ブレーキは止まる瞬間に「ちょっとだけ戻す」
そのうえで、運転が上手くなるには、アクセルペダルとブレーキベダルの丁寧な操作ができるようになることが必要。とくにブレーキ操作は、その人の運転技術がすぐにバレる操作だ。ブレーキ操作が上手くなるコツは、クルマが止まる瞬間に、ブレーキを踏む足の力を「ちょっとだけ戻す」こと。これでいわゆる「カックンブレーキ」となることを防ぎ、なめらかで自然にクルマを停止させることができる。
さらに、ブレーキペダルをやんわりと踏み始め、減速Gを一定に保つことができると、上級者のブレーキングに近づく。同乗者が、いつから減速し始めたか分からないような運転ができれば、素晴らしい。これには、ブレーキペダルの踏力を、わずかに調節する足技が必要となる。自動車メーカーのテストドライバーでも苦労をする足技だ。不慣れなクルマであればこそ、ブレーキ操作は丁寧に行いたい。
幹線道路では、速度一定を意識する
運転に慣れて、制限速度の範囲でスピードが出せるようになってきたとしても、意味もなくスピードが乱高下するようでは、運転が上手いとはいえない。靴の中の足の親指のわずかな力のかけ具合で、アクセルペダルを、1ミリにも満たない幅で、踏みこむ量をコントロールするくらいの精度でコントロールができれば、クルマはまるで新幹線のようになめらかに進む乗り物となり、同乗者も快適になるはずだ。
なお「スピードの出し過ぎ」は、クルマ酔いの原因にもなる。平らな道路に見えても、道というのは必ず凹凸がある。そうした道を速く走る程、クルマはどうしても揺れを起こしてしまう。その揺れを極力抑えるには、とにかく、「スピードを落とす」に尽きる。同乗者が乗っているのに、スピードを必要以上に出してしまうのは、クルマを運転することがうれしくてしょうがない初心者のすることだ。
さらに上級を目指すには、登坂でも下り坂でも速度が一定になるように走行すること。道路は平らに見えるようでも、わずかに登っていたり、下っていたりもする。このとき、アクセルペダルが一定だと、当然車速は上がったり下がったりする。速度が落ちやすい登坂でも、逆に速度が上がる下り坂でも一定速度で走行をすることができたら、りっぱな運転上級者。速度メーターは常に気にしておこう。
あおりハンドルや内掛けハンドルはNG
ハンドル操作に関しても、急ハンドルや、横Gが強くかかったりする操作はもちろんNG。交差点やカーブへ入る際は、しっかり減速し、余裕をもって曲がれる速度に落として曲がる。

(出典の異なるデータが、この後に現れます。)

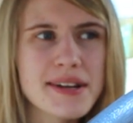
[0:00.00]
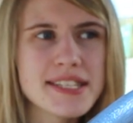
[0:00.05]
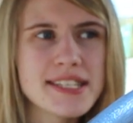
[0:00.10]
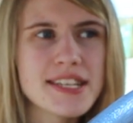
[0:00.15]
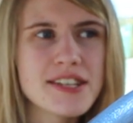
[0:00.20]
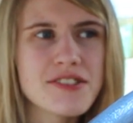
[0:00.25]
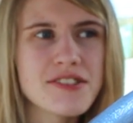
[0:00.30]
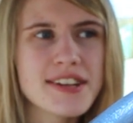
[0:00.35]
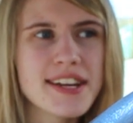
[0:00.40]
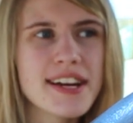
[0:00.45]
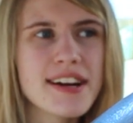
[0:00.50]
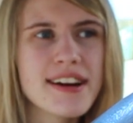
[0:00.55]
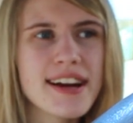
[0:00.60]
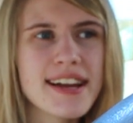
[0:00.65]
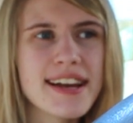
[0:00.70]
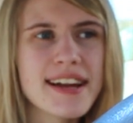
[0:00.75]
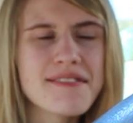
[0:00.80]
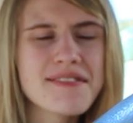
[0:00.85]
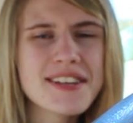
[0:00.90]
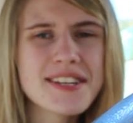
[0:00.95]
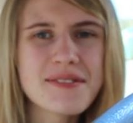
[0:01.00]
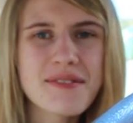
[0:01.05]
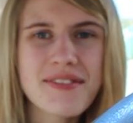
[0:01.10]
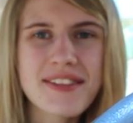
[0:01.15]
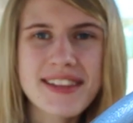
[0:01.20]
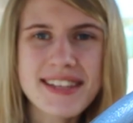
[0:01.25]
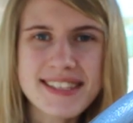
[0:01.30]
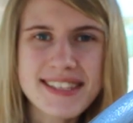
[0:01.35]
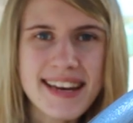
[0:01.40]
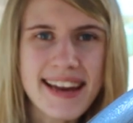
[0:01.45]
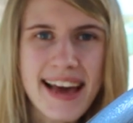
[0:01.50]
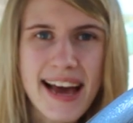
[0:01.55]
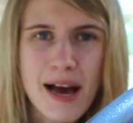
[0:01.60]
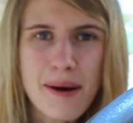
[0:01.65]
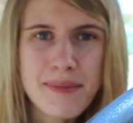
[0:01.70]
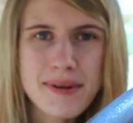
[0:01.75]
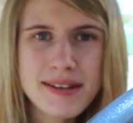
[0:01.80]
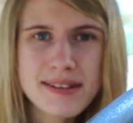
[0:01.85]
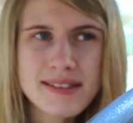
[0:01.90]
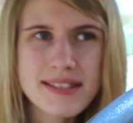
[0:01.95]
my senior year and I really don't think that's gonna
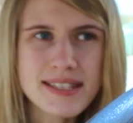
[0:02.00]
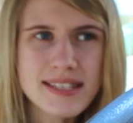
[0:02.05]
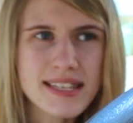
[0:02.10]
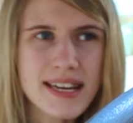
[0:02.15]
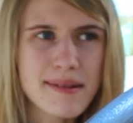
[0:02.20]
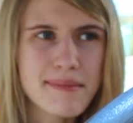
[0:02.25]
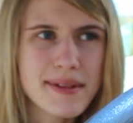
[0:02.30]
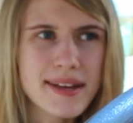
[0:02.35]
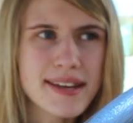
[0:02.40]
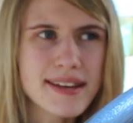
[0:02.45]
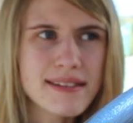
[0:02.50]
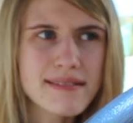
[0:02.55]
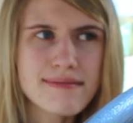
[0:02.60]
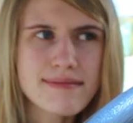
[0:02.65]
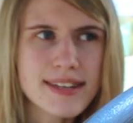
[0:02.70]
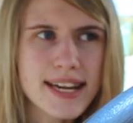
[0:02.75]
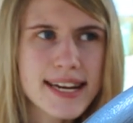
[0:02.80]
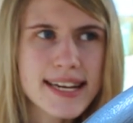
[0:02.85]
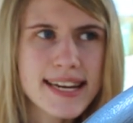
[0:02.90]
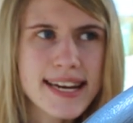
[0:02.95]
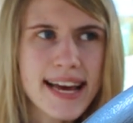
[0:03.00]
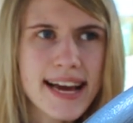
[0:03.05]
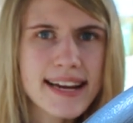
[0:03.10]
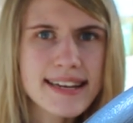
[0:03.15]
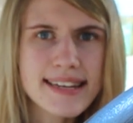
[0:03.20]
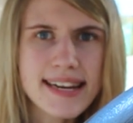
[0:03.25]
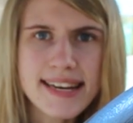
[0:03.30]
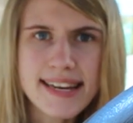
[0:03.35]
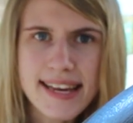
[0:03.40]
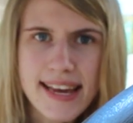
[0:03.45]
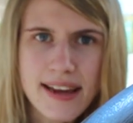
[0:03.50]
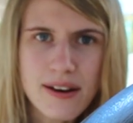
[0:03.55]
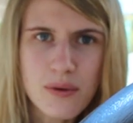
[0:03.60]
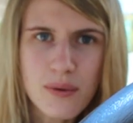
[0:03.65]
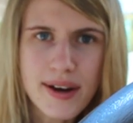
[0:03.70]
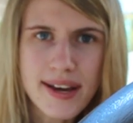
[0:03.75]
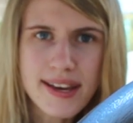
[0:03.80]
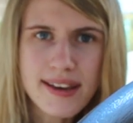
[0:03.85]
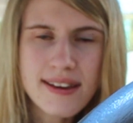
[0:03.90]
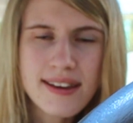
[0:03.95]
happen since I'm like 99, 98
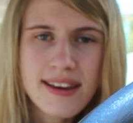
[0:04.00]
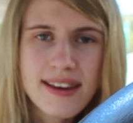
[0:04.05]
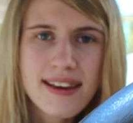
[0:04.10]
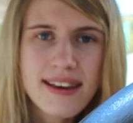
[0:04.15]
away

ハンドル操作で何よりカッコ悪いのが、曲がろうとする方向とは逆の方向へいったん振ってから曲がる「あおりハンドル」だ。このあおりハンドルを「運転テクニック」だと思っている人もいるようだが、歩行者や二輪車、自転車や後続車にとっては、迷惑千万な運転行動。道交法では、「車両は、左折するときは、あらかじめその前からできる限り道路の左側端に寄り、かつ、できる限り道路の左側端に沿って徐行しなければならない」(道路交通法第34条)と決められている。
ホイールベースの長いトラックではない、一般的な乗用車で、特に狭い道へ入るわけでもない一般的な交差点で曲がり切れないのは、十分な減速ができていない(=運転が下手)な証拠。サーキット走行だと、コーナーはアウト-イン-アウトで駆け抜けるよう、アドバイスされることがあるが、そこは公道。大人のすることではない。

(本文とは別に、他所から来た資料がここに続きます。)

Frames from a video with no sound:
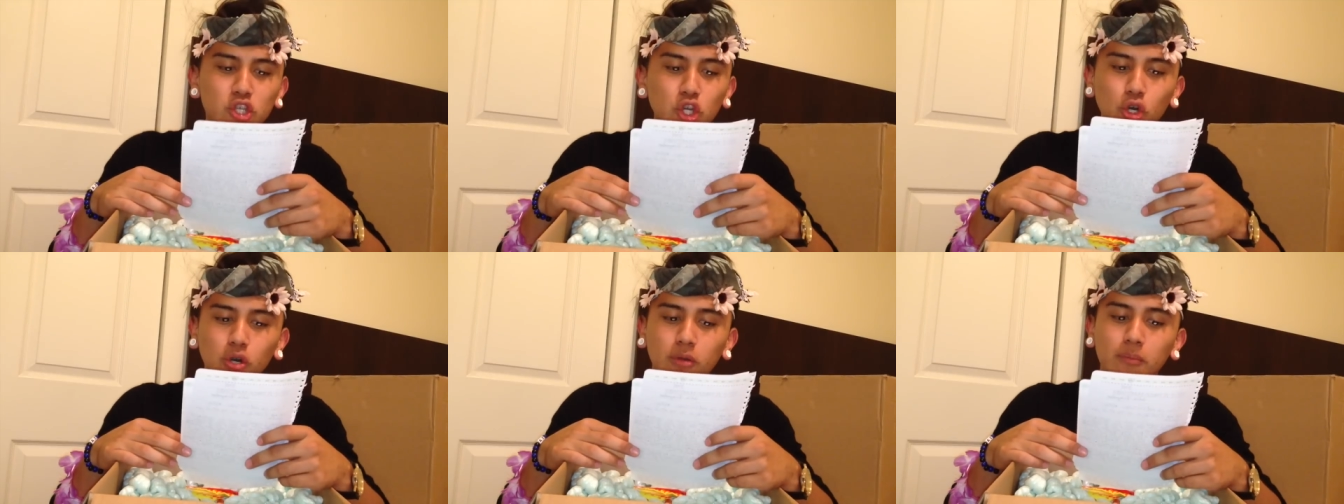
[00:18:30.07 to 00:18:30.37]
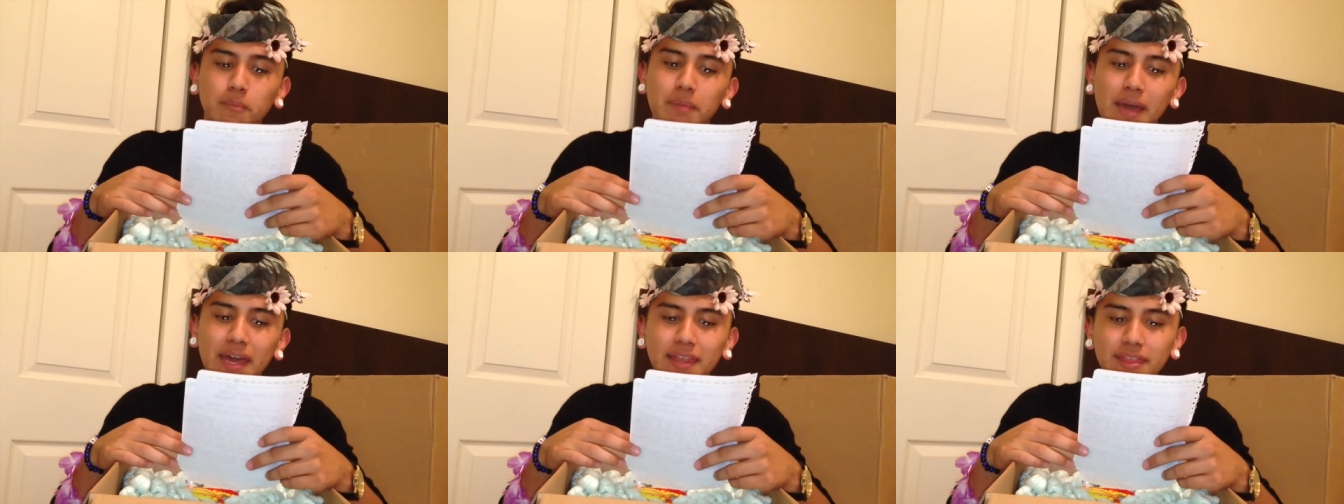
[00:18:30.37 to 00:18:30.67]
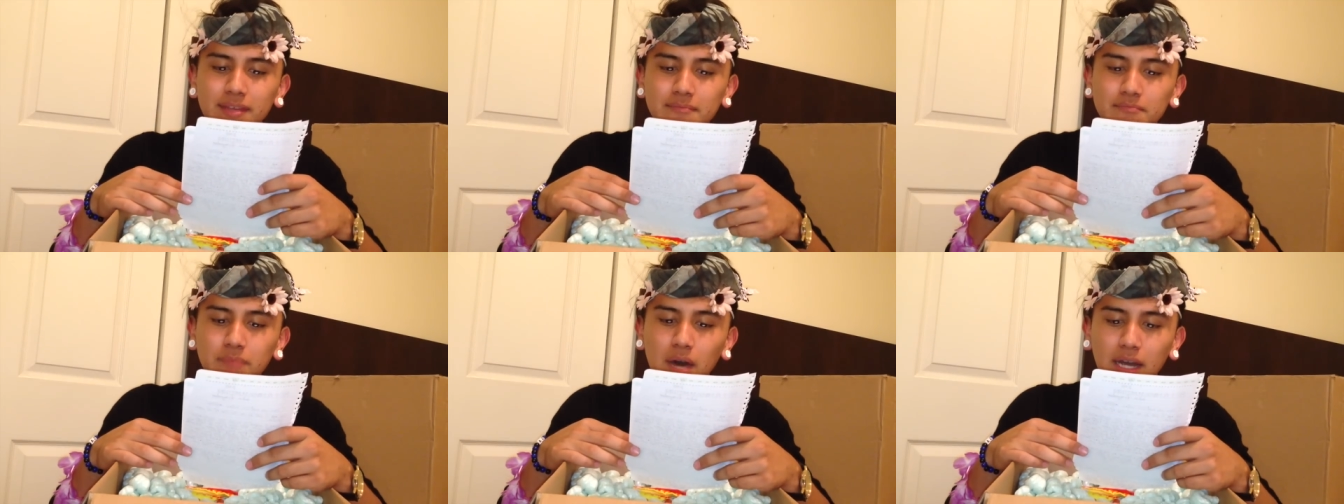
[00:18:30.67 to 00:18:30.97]
Two,
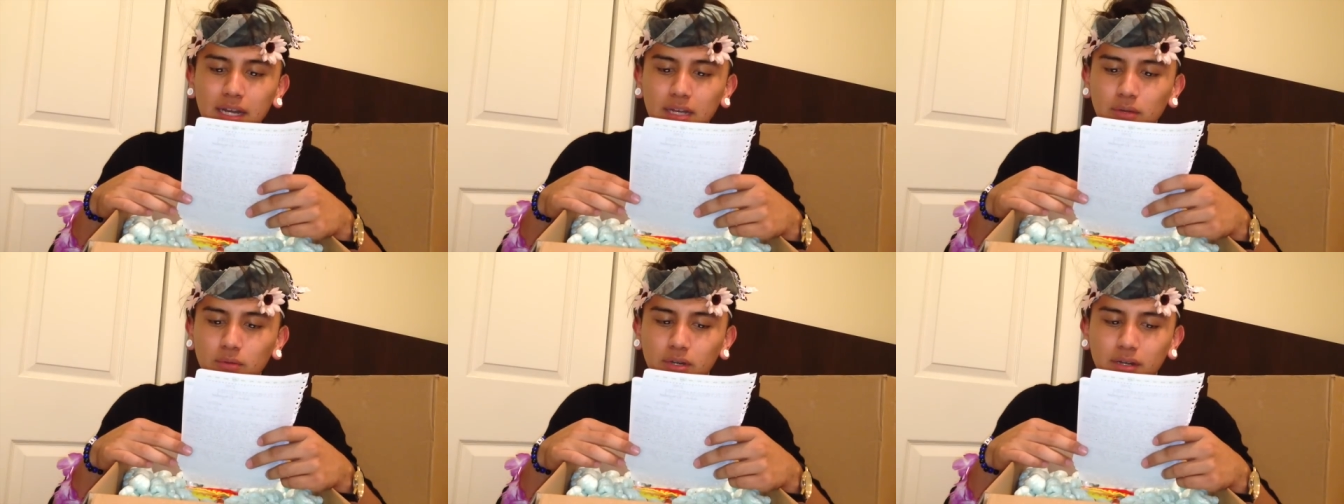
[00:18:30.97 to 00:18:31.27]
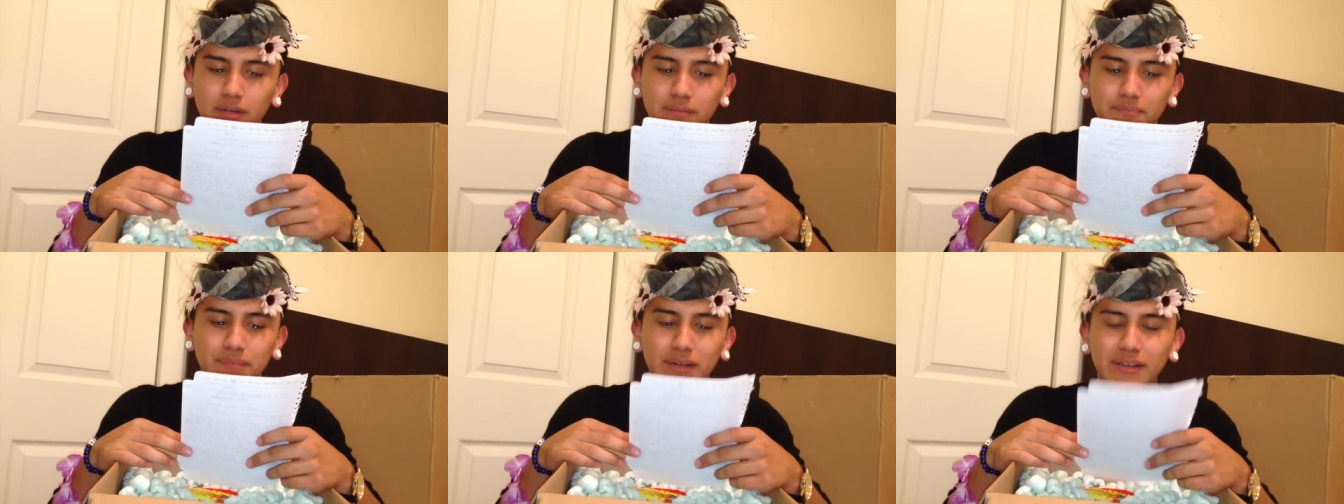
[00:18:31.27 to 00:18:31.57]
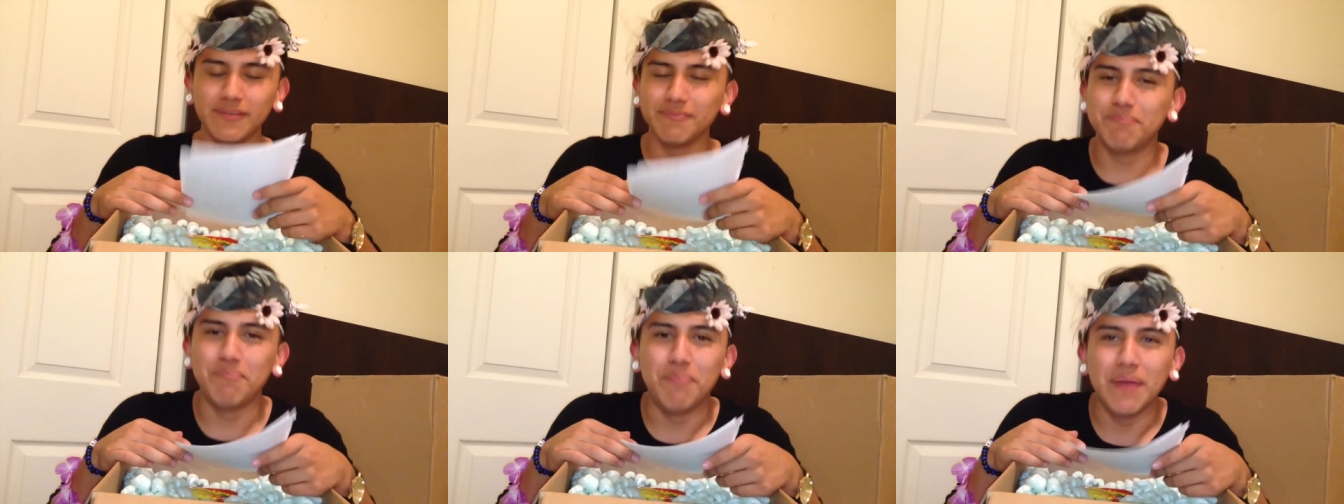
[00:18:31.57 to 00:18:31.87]
Bath and Body Works.
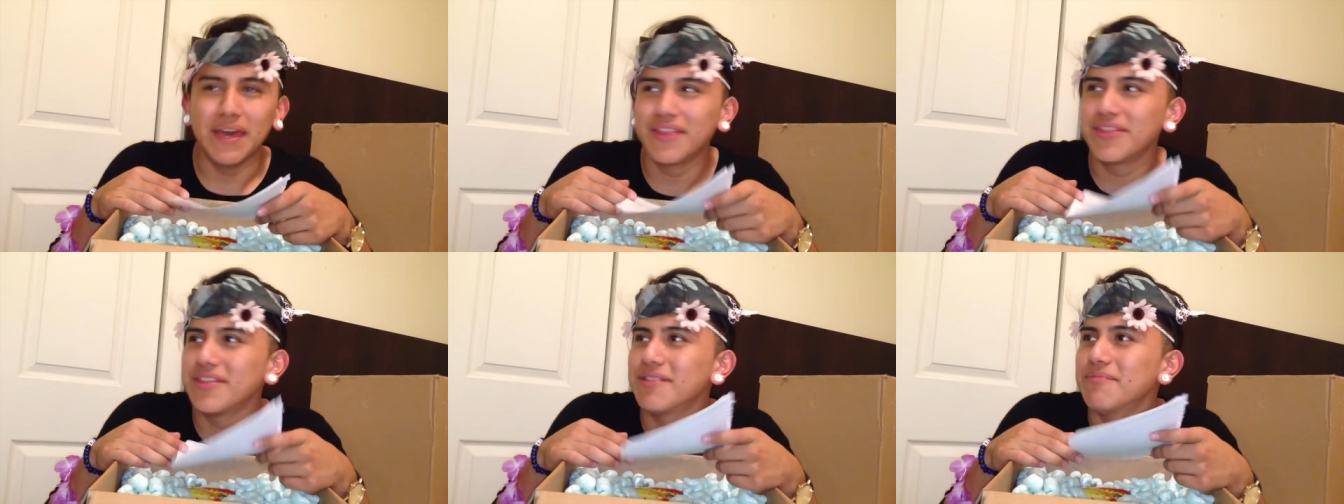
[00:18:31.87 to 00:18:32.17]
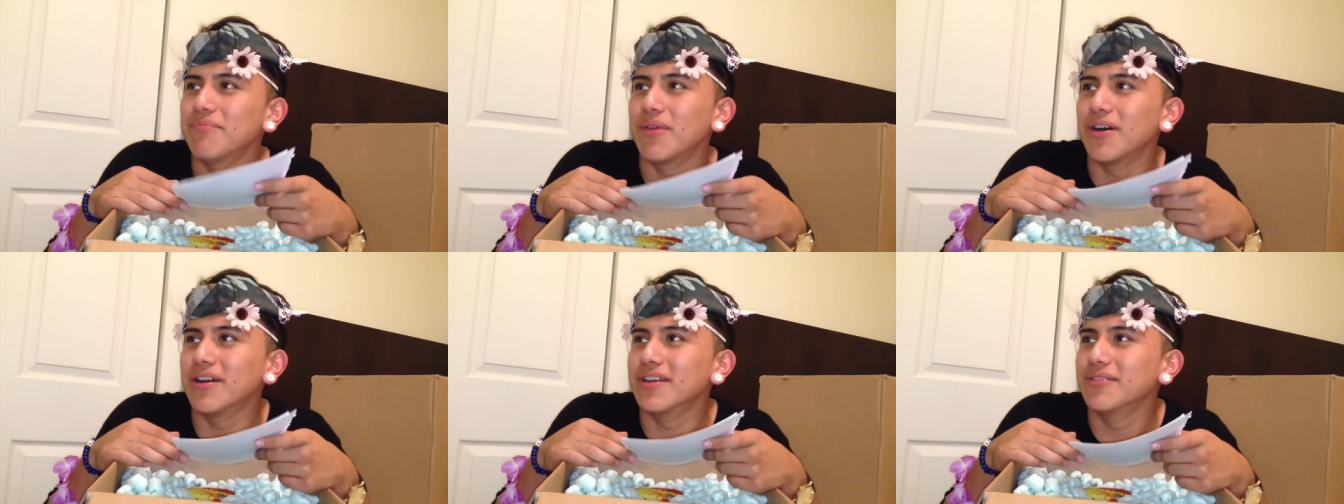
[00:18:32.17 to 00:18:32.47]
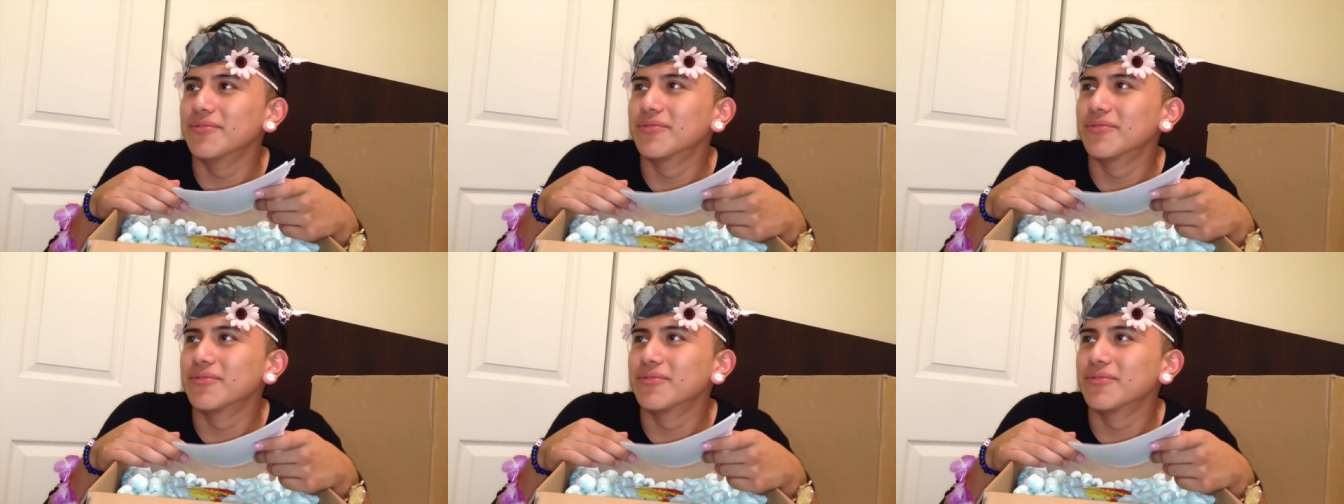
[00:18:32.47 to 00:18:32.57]
Oh, Bath and Body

運転上手になるには、カーブでも交差点でも、ハンドル操作を「ゆっくり」と行うこと。じわーっと回して、じわーと戻すのがコツだ。クルマは1000kg以上もある重量物。ハンドルを操作すると、クルマは向きを変えながら、次いでロールが発生する(慣性があるので遅れる)のだが、このロールはタイミングが遅れてやってくる。

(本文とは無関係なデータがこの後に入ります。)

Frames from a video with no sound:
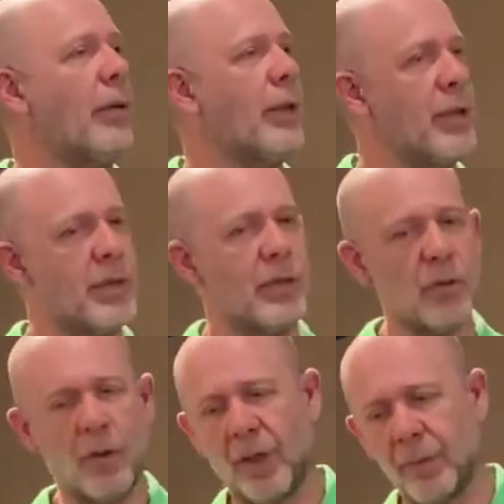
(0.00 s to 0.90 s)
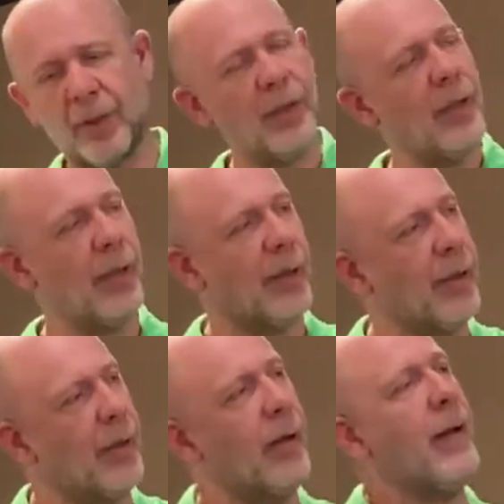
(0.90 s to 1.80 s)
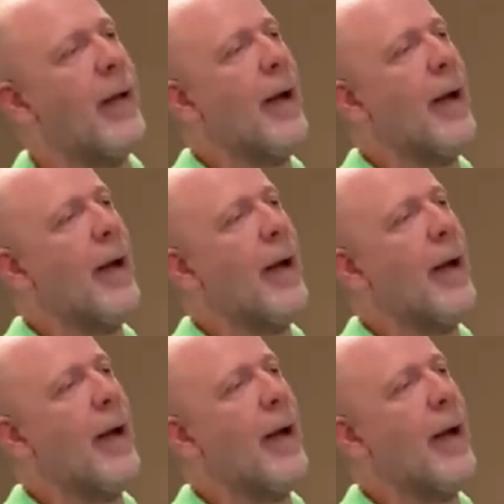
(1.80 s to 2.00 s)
there is so much material here.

そのため、早いハンドル操作をすると、あとでロールが大きく発生し、運転がしどろもどろになりかねない。とにかくゆっくりと操作する癖を身に着けよう。なお、内掛けハンドルは、ハンドルを回す力がまばらになるのでNGだ。
また、高速道路での車線変更は、車線変更する前からウインカーを点滅させ、車線変更が終わるまで出し続ける。車線変更と同時にウインカーを出し、2度点滅させる程度で消してしまうドライバーもいるが、これでは何のためのウインカーなのかわからない。周囲のドライバーのことを考えれば、こんなことはしないはず。自分本位でしかないのは、周りが見えていない初心者の行為だ。